* _GOAL OF THE EXERCISE_: The answer should be each line of the records that contains the word "Transcript"; please copy them all.

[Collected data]
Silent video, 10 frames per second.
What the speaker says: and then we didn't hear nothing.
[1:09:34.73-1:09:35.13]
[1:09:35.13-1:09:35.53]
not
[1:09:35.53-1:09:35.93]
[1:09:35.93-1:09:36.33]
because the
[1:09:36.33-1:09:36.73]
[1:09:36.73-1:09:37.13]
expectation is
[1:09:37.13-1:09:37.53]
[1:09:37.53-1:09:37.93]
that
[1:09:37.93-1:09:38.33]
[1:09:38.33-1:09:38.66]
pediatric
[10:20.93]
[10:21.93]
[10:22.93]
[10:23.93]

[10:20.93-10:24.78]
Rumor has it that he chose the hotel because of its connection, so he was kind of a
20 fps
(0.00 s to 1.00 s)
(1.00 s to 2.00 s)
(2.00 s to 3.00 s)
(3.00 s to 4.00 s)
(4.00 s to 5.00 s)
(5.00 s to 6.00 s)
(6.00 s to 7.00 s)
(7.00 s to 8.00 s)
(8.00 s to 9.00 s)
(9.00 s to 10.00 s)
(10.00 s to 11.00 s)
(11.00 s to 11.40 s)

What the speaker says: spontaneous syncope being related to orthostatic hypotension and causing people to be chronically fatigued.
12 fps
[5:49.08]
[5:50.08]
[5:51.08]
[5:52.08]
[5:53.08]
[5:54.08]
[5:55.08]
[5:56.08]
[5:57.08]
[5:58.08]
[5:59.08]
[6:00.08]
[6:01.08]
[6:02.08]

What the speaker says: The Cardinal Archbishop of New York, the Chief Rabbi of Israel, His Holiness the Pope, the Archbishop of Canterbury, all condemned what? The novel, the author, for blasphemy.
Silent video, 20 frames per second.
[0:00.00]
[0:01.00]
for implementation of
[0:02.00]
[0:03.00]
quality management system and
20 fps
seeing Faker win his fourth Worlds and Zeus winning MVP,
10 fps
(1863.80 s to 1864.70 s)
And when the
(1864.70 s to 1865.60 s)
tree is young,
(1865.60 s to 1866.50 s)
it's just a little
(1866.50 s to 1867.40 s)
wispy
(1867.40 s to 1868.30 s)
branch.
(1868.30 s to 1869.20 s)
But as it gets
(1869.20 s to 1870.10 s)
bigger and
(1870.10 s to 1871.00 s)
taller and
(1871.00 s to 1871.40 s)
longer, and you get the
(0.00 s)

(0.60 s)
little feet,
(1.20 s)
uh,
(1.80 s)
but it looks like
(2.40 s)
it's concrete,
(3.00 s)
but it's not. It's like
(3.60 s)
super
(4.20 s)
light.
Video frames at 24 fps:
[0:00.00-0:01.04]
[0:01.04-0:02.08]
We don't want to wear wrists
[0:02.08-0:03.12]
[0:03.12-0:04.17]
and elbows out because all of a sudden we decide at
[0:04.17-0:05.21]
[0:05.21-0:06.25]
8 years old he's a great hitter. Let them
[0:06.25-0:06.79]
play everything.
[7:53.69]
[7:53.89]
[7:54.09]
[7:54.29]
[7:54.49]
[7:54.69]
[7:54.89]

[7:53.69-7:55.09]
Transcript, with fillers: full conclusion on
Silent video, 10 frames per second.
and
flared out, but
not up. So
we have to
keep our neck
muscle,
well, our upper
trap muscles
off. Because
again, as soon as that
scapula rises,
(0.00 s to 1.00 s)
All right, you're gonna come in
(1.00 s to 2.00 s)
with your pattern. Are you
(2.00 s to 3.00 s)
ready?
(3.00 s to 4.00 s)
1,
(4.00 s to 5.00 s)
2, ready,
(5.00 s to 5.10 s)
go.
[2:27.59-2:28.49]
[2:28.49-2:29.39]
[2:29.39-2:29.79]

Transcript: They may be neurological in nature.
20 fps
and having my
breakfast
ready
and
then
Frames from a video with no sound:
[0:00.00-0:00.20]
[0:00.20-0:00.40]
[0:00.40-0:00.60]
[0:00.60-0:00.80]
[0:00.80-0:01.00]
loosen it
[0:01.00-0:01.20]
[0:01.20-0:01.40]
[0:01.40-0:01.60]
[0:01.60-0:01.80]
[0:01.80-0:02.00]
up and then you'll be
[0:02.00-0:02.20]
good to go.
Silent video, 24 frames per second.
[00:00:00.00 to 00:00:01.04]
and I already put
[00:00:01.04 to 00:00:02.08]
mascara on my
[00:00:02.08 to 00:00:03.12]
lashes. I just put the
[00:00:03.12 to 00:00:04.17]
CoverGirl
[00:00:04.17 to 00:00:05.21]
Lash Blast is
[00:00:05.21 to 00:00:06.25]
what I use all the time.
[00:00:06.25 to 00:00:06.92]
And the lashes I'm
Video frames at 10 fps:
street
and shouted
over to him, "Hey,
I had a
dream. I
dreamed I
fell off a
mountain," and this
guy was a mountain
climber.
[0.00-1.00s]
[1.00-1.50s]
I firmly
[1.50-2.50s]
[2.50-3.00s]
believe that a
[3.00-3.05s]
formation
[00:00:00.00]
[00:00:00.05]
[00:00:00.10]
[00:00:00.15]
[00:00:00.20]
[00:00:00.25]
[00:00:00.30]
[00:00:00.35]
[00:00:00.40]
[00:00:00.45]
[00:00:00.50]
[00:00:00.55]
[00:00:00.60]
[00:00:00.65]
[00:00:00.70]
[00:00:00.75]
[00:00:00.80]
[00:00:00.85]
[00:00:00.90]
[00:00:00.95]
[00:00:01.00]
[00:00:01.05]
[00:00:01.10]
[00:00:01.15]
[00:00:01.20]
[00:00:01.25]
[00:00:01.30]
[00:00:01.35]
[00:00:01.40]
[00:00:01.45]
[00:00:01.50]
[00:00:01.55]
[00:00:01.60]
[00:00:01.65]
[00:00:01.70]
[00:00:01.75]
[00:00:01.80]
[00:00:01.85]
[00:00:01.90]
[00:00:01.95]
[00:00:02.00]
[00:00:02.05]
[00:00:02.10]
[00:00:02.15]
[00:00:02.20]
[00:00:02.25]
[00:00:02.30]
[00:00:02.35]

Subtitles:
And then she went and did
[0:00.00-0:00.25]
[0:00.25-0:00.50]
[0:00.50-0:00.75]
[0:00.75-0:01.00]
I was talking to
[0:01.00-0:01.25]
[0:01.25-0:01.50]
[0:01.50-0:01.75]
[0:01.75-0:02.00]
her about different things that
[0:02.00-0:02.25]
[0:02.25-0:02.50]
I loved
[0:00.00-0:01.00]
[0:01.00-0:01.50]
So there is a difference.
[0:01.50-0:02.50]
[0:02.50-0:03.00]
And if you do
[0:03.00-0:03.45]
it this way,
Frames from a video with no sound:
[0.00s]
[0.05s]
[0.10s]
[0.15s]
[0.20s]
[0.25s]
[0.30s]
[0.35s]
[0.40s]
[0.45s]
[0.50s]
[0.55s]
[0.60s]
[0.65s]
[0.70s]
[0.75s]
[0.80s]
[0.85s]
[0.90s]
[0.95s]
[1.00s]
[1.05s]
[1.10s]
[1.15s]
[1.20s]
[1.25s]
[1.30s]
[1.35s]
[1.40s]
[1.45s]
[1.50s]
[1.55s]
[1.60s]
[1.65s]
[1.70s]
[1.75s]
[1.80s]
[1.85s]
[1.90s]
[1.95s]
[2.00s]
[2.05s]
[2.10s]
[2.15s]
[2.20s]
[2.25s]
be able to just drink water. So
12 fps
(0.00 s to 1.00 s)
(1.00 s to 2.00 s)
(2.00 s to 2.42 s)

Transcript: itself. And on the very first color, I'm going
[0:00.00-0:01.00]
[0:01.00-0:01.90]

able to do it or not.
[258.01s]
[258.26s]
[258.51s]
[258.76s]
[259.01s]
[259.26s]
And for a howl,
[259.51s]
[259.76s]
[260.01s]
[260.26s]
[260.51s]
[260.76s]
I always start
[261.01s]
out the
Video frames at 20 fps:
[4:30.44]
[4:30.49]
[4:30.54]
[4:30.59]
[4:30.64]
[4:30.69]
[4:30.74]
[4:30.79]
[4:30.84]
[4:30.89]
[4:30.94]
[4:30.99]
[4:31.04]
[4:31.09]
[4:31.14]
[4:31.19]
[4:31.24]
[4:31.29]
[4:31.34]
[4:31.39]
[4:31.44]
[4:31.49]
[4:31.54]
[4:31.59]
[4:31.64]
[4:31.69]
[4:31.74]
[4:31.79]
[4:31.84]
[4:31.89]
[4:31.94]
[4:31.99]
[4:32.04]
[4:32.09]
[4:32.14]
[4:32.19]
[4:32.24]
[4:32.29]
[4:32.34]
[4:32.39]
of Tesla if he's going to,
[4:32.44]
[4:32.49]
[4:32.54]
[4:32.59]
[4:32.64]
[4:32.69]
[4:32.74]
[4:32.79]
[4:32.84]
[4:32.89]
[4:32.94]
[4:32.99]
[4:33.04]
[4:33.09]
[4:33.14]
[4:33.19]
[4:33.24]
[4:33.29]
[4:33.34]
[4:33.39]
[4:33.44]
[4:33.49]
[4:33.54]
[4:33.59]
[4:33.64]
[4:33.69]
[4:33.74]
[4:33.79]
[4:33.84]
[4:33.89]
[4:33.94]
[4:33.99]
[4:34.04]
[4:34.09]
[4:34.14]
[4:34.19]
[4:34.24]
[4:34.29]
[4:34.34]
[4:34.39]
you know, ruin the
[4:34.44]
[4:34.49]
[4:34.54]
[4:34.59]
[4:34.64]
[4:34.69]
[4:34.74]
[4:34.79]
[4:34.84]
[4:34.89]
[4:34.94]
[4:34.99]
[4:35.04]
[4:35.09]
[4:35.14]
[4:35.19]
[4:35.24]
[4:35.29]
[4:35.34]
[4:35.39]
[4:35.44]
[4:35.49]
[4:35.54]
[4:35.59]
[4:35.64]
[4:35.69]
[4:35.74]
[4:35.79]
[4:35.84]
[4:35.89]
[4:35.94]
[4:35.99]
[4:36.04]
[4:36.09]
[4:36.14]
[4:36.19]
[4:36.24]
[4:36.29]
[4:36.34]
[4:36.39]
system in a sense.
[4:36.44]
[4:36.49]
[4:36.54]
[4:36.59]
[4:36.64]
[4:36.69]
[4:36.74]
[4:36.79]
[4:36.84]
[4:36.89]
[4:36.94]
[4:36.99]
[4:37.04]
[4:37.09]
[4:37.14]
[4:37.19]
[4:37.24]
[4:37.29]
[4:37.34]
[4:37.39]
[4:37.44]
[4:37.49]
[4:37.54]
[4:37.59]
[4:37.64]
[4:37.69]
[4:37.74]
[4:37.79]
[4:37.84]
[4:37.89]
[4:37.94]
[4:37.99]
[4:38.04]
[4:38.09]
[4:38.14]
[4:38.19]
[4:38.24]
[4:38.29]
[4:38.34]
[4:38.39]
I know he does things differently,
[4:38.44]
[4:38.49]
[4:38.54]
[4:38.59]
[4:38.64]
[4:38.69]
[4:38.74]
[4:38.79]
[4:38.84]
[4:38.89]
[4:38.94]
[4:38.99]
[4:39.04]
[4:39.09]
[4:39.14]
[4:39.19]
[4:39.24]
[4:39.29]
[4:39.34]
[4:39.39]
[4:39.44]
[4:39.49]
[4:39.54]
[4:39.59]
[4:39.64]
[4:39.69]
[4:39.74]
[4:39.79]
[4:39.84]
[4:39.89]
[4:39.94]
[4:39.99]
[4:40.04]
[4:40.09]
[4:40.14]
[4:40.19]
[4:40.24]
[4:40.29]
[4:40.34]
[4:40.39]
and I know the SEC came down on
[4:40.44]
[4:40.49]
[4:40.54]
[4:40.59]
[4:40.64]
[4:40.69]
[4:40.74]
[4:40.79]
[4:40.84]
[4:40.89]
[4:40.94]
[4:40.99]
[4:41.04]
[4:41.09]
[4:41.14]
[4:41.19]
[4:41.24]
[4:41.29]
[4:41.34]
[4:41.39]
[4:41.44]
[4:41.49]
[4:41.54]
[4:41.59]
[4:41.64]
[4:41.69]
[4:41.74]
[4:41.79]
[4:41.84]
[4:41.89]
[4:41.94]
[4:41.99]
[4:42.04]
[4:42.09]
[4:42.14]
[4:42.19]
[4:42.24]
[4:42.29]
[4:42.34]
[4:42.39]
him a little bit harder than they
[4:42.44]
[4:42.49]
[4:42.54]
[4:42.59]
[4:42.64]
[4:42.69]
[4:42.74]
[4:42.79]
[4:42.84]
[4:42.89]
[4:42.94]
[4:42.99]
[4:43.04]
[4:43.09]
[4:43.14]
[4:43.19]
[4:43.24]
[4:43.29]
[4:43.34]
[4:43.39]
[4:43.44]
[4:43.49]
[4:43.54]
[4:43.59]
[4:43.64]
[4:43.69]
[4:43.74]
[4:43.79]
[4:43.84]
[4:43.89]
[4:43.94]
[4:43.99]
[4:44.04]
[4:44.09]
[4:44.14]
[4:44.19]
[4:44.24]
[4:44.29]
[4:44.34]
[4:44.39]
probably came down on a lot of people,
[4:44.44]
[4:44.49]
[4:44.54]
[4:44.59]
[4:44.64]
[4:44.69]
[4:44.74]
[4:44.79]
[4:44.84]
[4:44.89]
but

* _WRITTEN ANSWER_:
Transcript, with fillers: full conclusion on
Transcript: They may be neurological in nature.
Transcript: itself. And on the very first color, I'm going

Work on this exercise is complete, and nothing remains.